Por Prof. Stalin Vargas Meza
El presidente Noboa cumple fielmente lo que ordena el FMI: eliminó el subsidio a los combustibles, despidió a los trabajadores del sector público, subió el IVA al 15%, recorta el presupuesto de salud y educación, prioriza el pago de la deuda externa y lo está cumpliendo.
Todo esto para cumplir los objetivos de la Carta de Intención: ¨(i) fortalecer la sostenibilidad fiscal; (ii) reconstruir las reservas fiscales y externas; (iii) salvaguardar la dolarización y la estabilidad macroeconómica; (iv) mejorar la estabilidad e integridad financieras; y (v) continuar con la agenda de reformas estructurales para liberar el potencial de la economía, fomentando un crecimiento económico sólido e inclusivo¨ [1].
Esos objetivos de manera concreta significan: reformas estructurales (nuevas leyes o reformar las leyes existentes para privatizar las empresas del Estado), pérdida de la soberanía económica (el FMI toma el control de la economía), incremento del riesgo país (si el país no cumple lo que ordena el FMI), fortalecer la balanza de pagos (para pagar cumplidamente la deuda externa), la consolidación fiscal (política de ajuste para incrementar impuestos al pueblo y reducir el gasto público), flexibilización laboral y el trabajo por horas, que fue derrotado en la consulta popular, pero que insiste.
La actitud sumisa y servicial hacia el gobierno norteamericano y al FMI se expresa en varias medidas adoptadas en perjuicio del país y de la mayoría del pueblos:
- El aumento de tres puntos porcentuales en la tasa del impuesto al valor agregado, IVA que pasó del 12% al 15%IVA, diciendo que era para financiar la seguridad de los ecuatorianos y ecuatorianas.
- El incremento del precio de las gasolinas extra, Ecopaís y del diésel, que suben mes a mes, para ello se alineó con los precios internacionales.
- La aprobación de las reformas al COOTAD, para reducir al mínimo las transferencias del Estado a los GAD, reducir las capacidades de los gobiernos autónomos descentralizados y desaparecer la deuda acumulada que mantiene el Estado con los municipios, prefecturas y juntas parroquiales.
- Además, para recortar el gasto tributario, el SRI dispuso que ¨alrededor de 60 alimentos no deberían venderse con 0% de Impuesto al Valor Agregado (IVA), sino con 15% de tarifa¨ [2]. Esto tiene que ver con lo que dice el FMI, ¨Ecuador debe revisar y reducir el gasto tributario, al considerar que muchas exenciones son ineficientes y erosionan los ingresos del Estado¨ [3]. Con esta medida el gobierno aspira a recaudar 400 millones de dólares adicionales cada año de los bolsillos de los sectores populares.
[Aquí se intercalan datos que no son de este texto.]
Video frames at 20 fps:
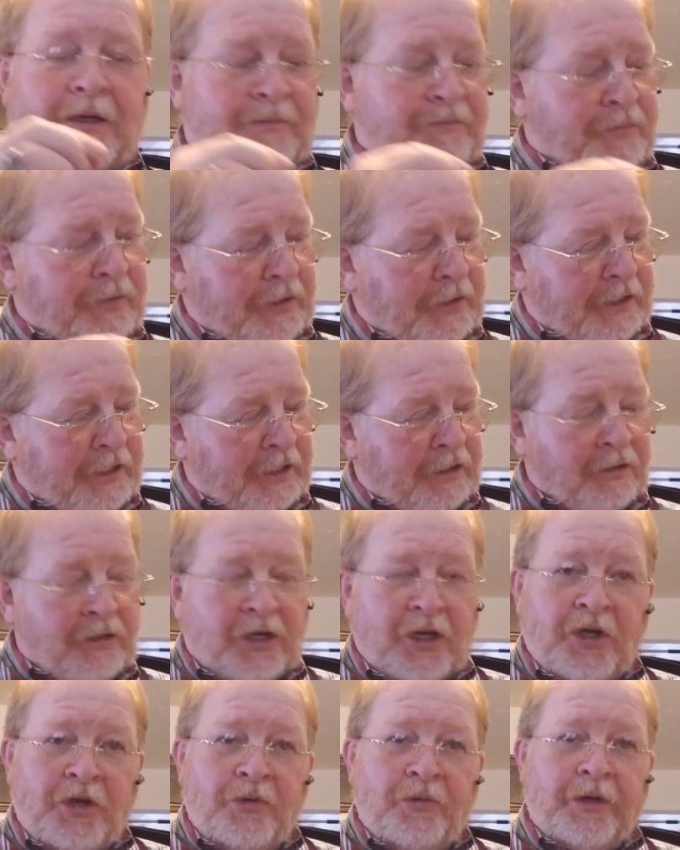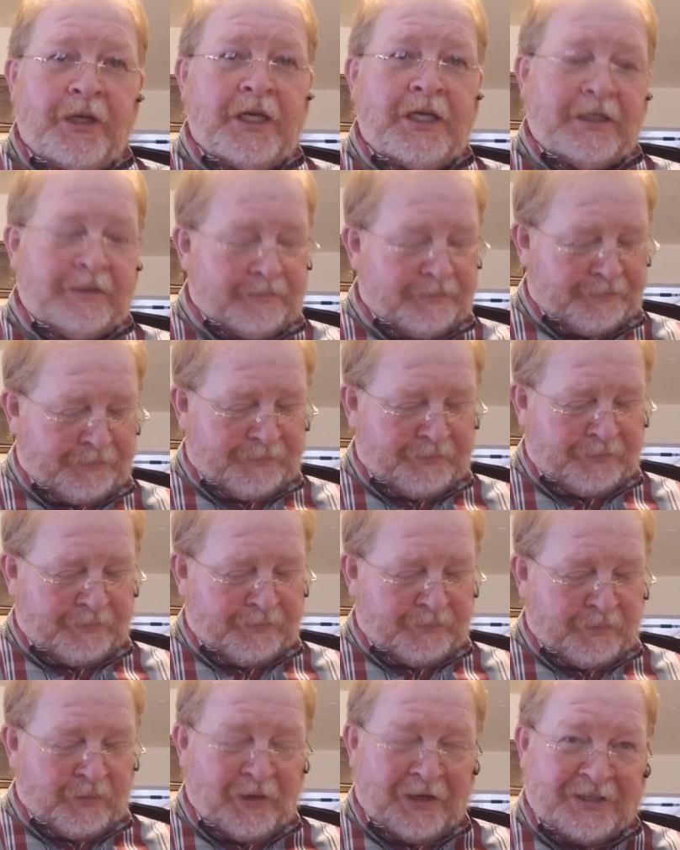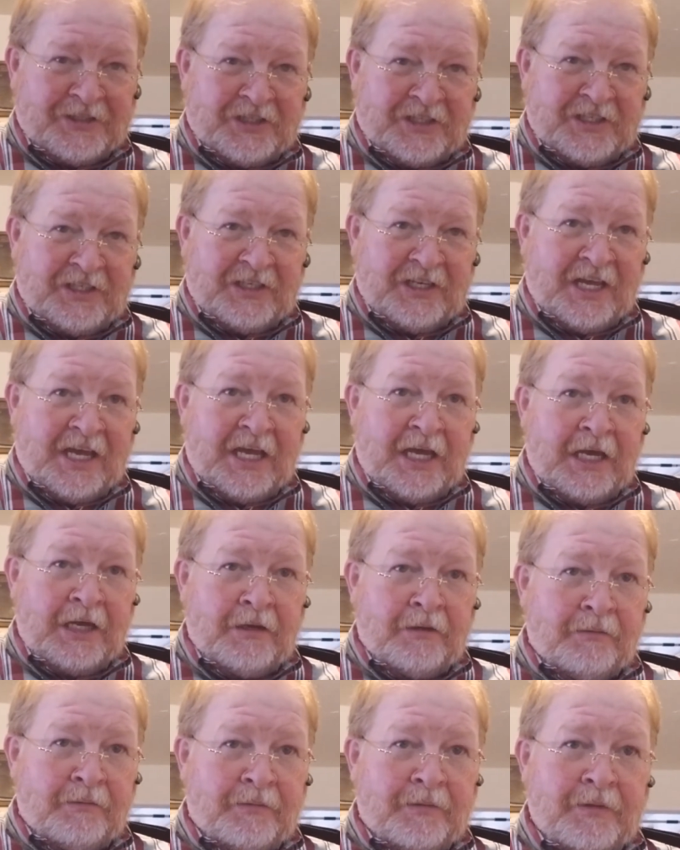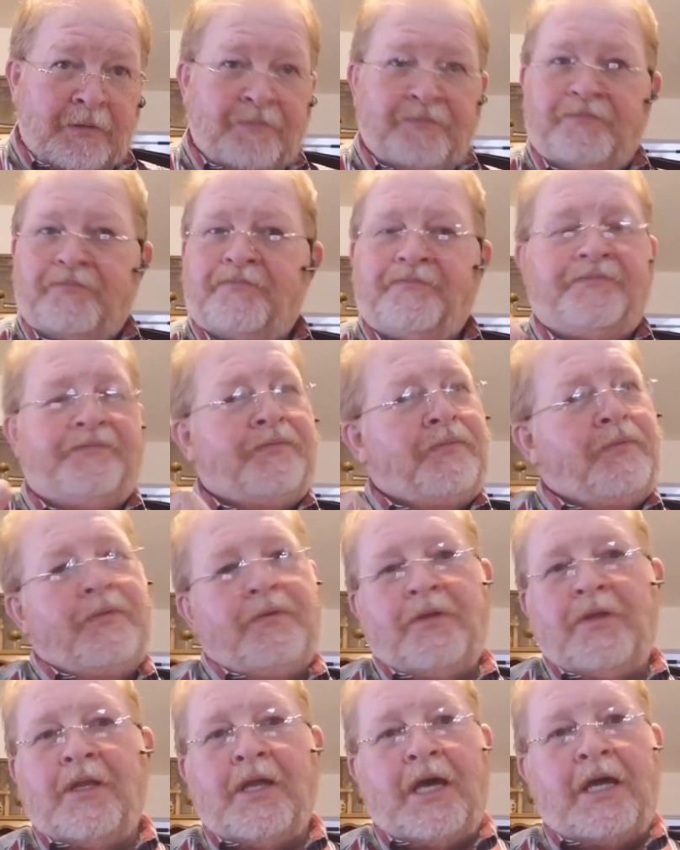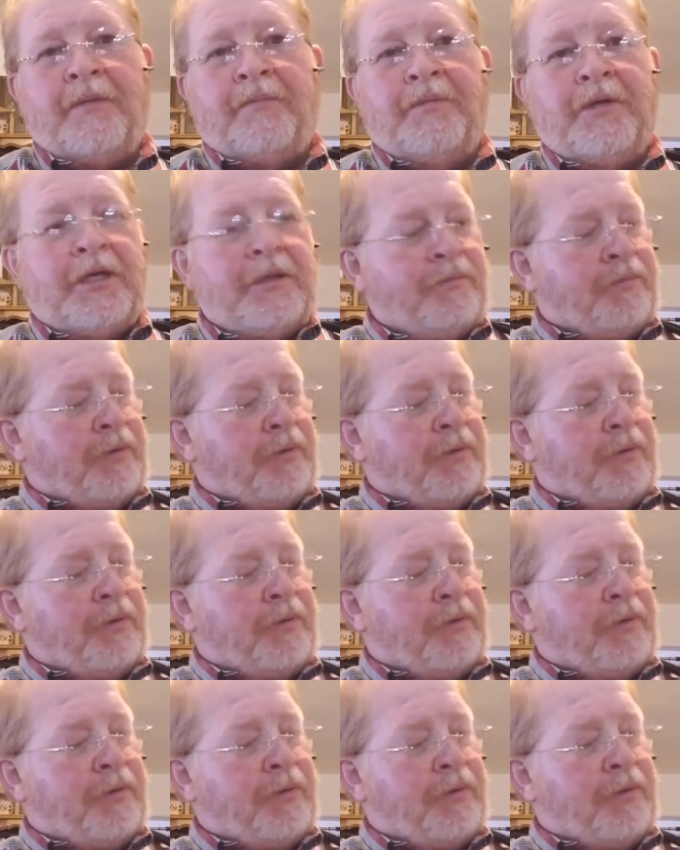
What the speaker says: put a little glue in it, pressed it down. Not a bit of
- Las Reformas a varias leyes, como la Ley de Minería y Energía, para atraer y proteger la “inversión extranjera” en los sectores de la minería, electricidad y petróleo. En la minería los intereses de la familia del presidente Noboa están en primer lugar, con el Acuerdo Comercial Recíproco firmado con los Estados Unidos. En petróleo, el Campo Sacha, la joya de la corona, pasará a manos de empresas petroleras estadounidenses y en el caso de la electricidad se propone entregar el manejo del sector a la empresa privada, que tendrá como consecuencia el incremento de las tarifas de electricidad. Todo esto en la línea del gobierno de promover las asociaciones público-privadas (APP) y concesiones al sector privado para inversiones en infraestructura vial y energías renovables. Facilitar el ambiente de inversión sostenible en el sector minero. Fortalecer el entorno empresarial, la competitividad y el crecimiento impulsado por el sector privado.
- El despido de 5.000 servidores públicos, esto fue posible con el Decreto 60 del 24 de julio de 2025, con el pretexto de fusionar ministerios y entidades públicas, esto va a continuar porque el acuerdo con el FMI es contener la masa salarial del sector público, limitar los aumentos de personal y salarios.
- Incremento de la Reserva Internacional. En noviembre 2023 había 5.658 millones de dólares y en febrero 2026 la reserva llegó a 11.503 millones de dólares, el gobierno de Noboa duplicó en su gestión la reserva internacional, para garantizar el pago de la deuda externa, en especial para tener contentos a los tenedores de los bonos (banqueros, prestamistas, chulqueros globales y locales).
Con la aplicación de estas recetas del FMI, el Ecuador tiene un déficit fiscal muy grande, un incremento récord de la deuda externa y un bajo crecimiento económico.
La crisis se profundiza y Noboa sigue siendo el empleado más servil del Fondo Monetario.